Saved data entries
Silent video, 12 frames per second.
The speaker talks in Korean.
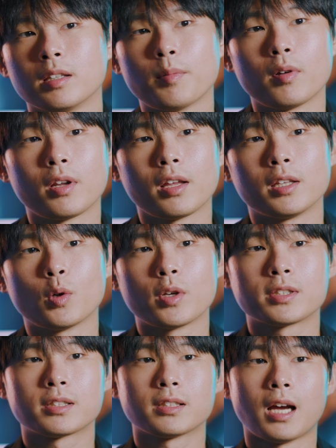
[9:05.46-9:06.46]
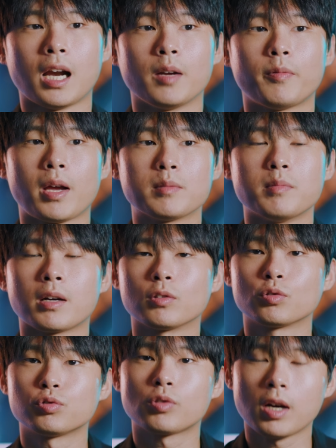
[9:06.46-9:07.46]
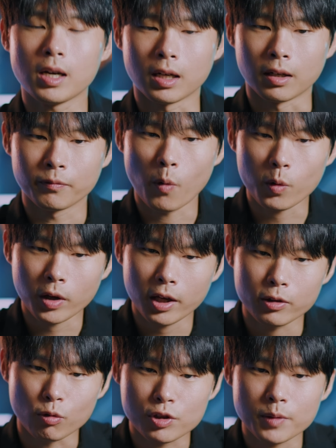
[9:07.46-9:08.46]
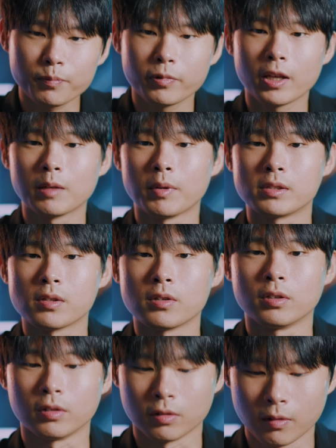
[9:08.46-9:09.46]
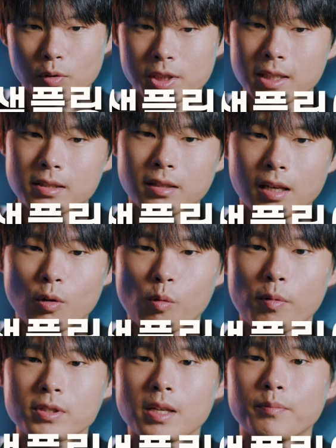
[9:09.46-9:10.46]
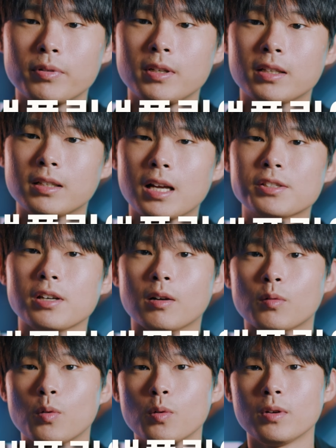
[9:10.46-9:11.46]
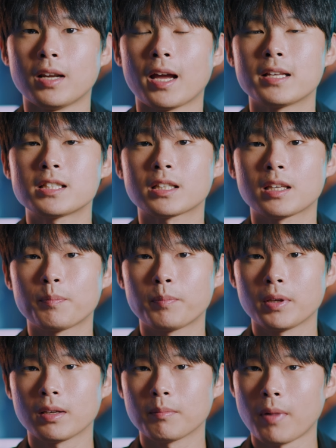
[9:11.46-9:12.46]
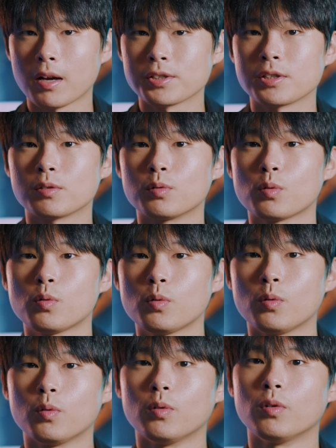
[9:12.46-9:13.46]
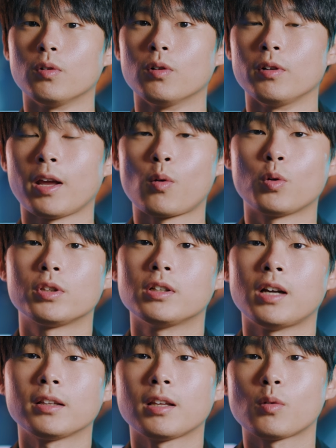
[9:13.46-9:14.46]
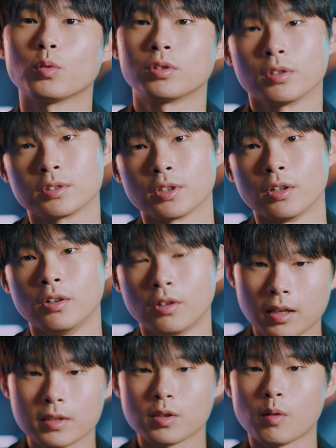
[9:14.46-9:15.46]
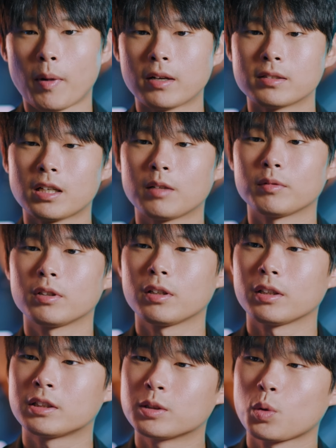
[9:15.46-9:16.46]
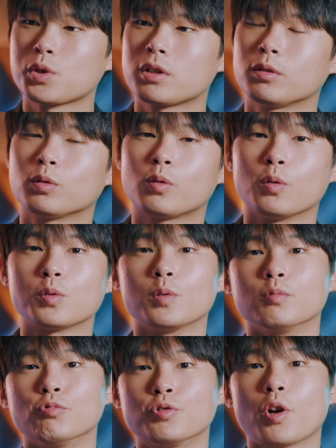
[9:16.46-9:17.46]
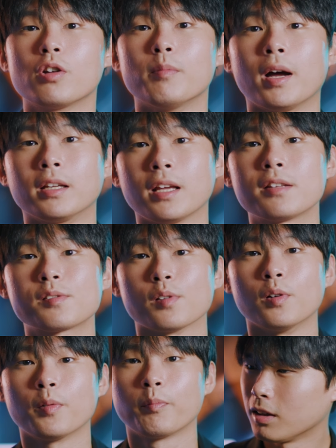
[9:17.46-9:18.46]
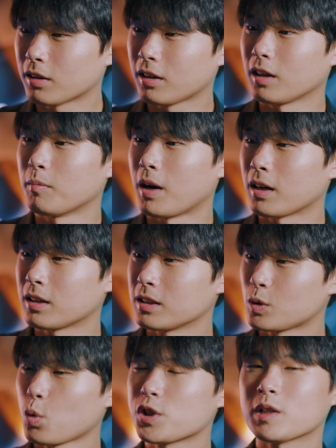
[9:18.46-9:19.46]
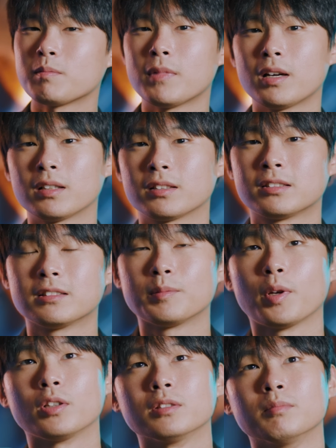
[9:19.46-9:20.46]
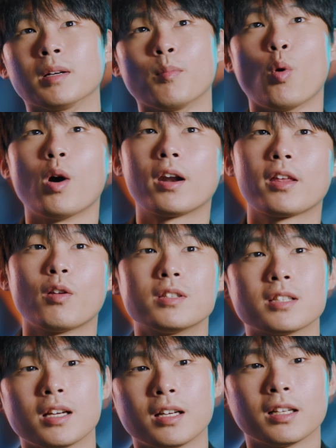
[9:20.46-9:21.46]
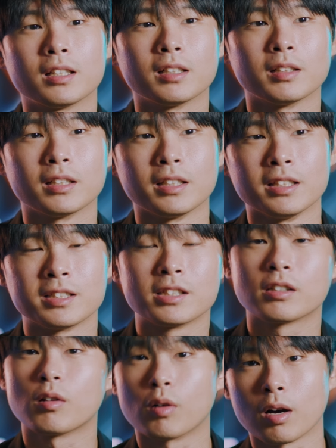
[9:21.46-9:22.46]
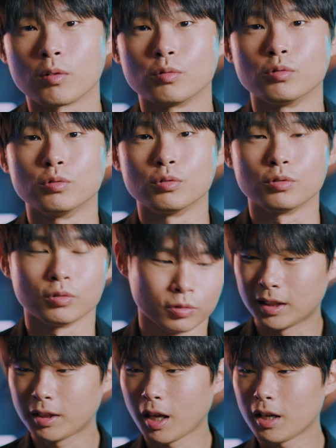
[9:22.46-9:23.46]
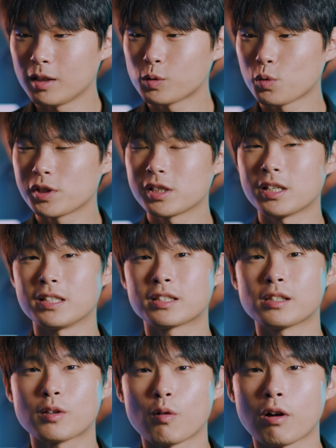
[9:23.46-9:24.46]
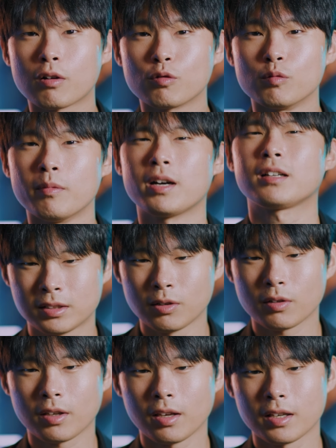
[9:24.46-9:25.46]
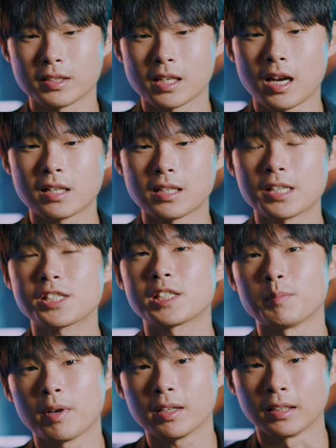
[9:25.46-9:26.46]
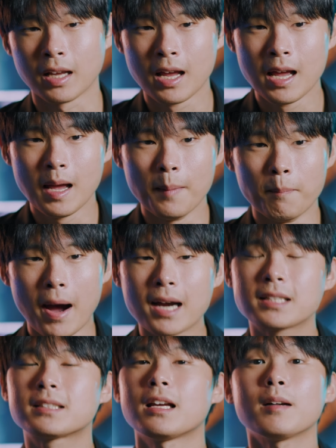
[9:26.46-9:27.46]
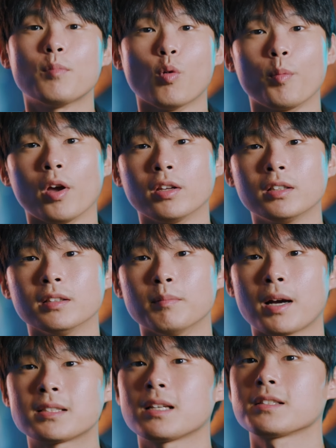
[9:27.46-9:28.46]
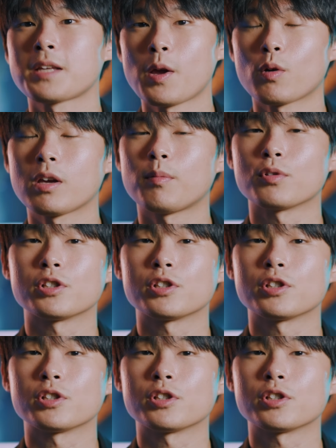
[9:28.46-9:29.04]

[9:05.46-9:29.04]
이번에 EOS R5 Mark i i 가 4K 60프레임에서 뭐 6K 오버 샘플링을 하지 않고 라인 스키핑 방식으로 어, 레코딩을 한다고 들었어요. 그래서 많은 사람들이 그 소식을 듣고 좀 우려를 많이 했죠. 이렇게 막 소식만 들으면은 막모아레 현상이 있을 것 같고 디테일 손실이 있을 것 같고 막 그렇게 생각을 하시지만 막상 보면은 막상 사용해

→ **Work request**
For the records above, output each one exactly and skip any image.

→ **Result of this task**
Silent video, 12 frames per second.
The speaker talks in Korean.
[9:05.46-9:06.46]
[9:06.46-9:07.46]
[9:07.46-9:08.46]
[9:08.46-9:09.46]
[9:09.46-9:10.46]
[9:10.46-9:11.46]
[9:11.46-9:12.46]
[9:12.46-9:13.46]
[9:13.46-9:14.46]
[9:14.46-9:15.46]
[9:15.46-9:16.46]
[9:16.46-9:17.46]
[9:17.46-9:18.46]
[9:18.46-9:19.46]
[9:19.46-9:20.46]
[9:20.46-9:21.46]
[9:21.46-9:22.46]
[9:22.46-9:23.46]
[9:23.46-9:24.46]
[9:24.46-9:25.46]
[9:25.46-9:26.46]
[9:26.46-9:27.46]
[9:27.46-9:28.46]
[9:28.46-9:29.04]

[9:05.46-9:29.04]
이번에 EOS R5 Mark i i 가 4K 60프레임에서 뭐 6K 오버 샘플링을 하지 않고 라인 스키핑 방식으로 어, 레코딩을 한다고 들었어요. 그래서 많은 사람들이 그 소식을 듣고 좀 우려를 많이 했죠. 이렇게 막 소식만 들으면은 막모아레 현상이 있을 것 같고 디테일 손실이 있을 것 같고 막 그렇게 생각을 하시지만 막상 보면은 막상 사용해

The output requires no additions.